For a normal distribution, the mean, median, and mode are all equal and located at the center of the distribution.

### Q13. How Is Covariance Different from Correlation?

- **Covariance:**
  - Measures the degree to which two variables change together.
  - Provides direction (positive or negative relationship) but not the strength.
  - Scale-dependent, meaning its value depends on the units of the variables.

- **Correlation:**
  - Measures both the direction and strength of the linear relationship between two variables.
  - Standardized measure, ranging from -1 to 1, making it unit-free and easier to interpret.
  - Provides a more complete picture of the relationship between variables.

### Q14. How Do Outliers Affect Measures of Central Tendency and Dispersion? Provide an Example.

- **Effect on Central Tendency:**
  - **Mean:** Highly affected by outliers because it takes into account all data points. A single extreme value can significantly shift the mean.
  - **Median:** Less affected by outliers because it is the middle value and does not depend on the magnitude of the data points.
  - **Mode:** Not affected by outliers as it only considers the most frequent value.

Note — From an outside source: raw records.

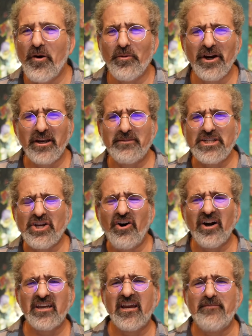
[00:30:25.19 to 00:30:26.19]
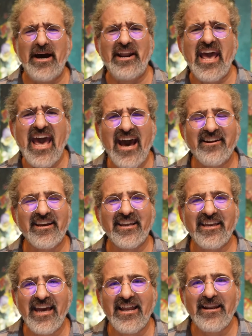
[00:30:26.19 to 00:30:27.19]
We're going to be talking about how to
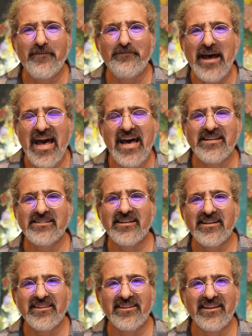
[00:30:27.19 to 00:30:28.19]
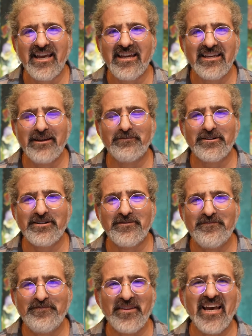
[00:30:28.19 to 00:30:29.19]
get past the gatekeepers.
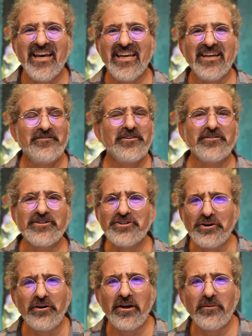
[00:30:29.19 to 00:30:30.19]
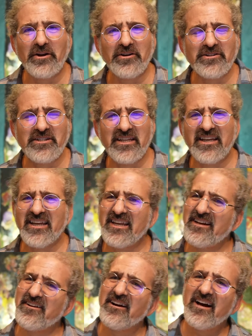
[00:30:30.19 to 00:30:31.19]
If you're enjoying what you're seeing
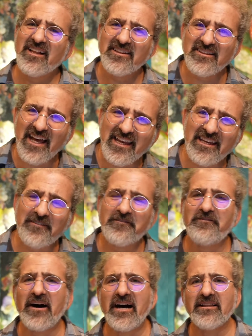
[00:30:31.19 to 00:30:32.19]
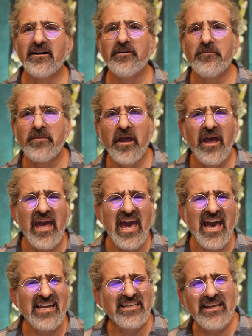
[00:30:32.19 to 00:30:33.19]
here, like and follow.
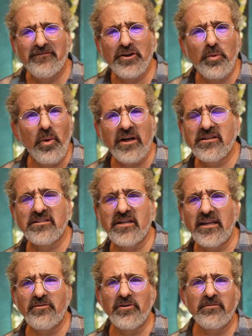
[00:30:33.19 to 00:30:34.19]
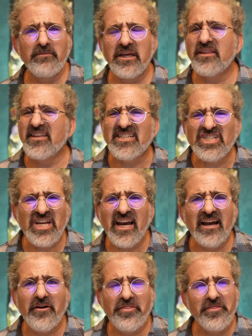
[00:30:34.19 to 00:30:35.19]
And if you want to study with me, then check
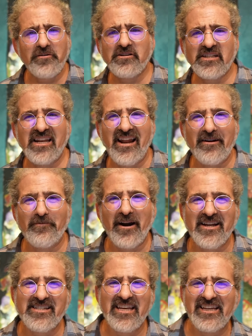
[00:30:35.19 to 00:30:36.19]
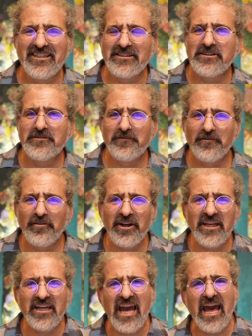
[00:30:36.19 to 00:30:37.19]
out Thursday Night Write. It is
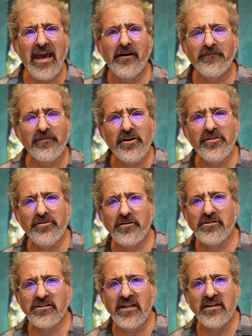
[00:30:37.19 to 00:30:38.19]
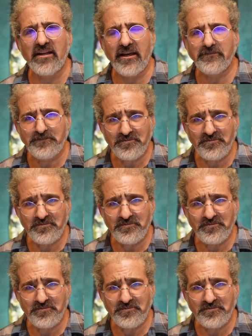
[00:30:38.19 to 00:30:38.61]
free every Thursday night.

- **Effect on Dispersion:**
  - **Range:** Greatly affected by outliers as it is the difference between the maximum and minimum values.
  - **Variance and Standard Deviation:** Highly affected by outliers since they are based on the squared deviations from the mean.

- **Example:**
  Dataset without outlier: \([10, 12, 13, 15, 17]\)
  - Mean: \(\frac{10 + 12 + 13 + 15 + 17}{5} = 13.4\)
  - Median: 13
  - Standard Deviation: \(\approx 2.61\)

  Dataset with outlier: \([10, 12, 13, 15, 17, 100]\)
  - Mean: \(\frac{10 + 12 + 13 + 15 + 17 + 100}{6} \approx 27.83\)
  - Median: 14
  - Standard Deviation: \(\approx 33.27\)

  In the second dataset, the outlier (100) significantly increases the mean and standard deviation, showing how sensitive these measures are to extreme values. The median, however, changes only slightly.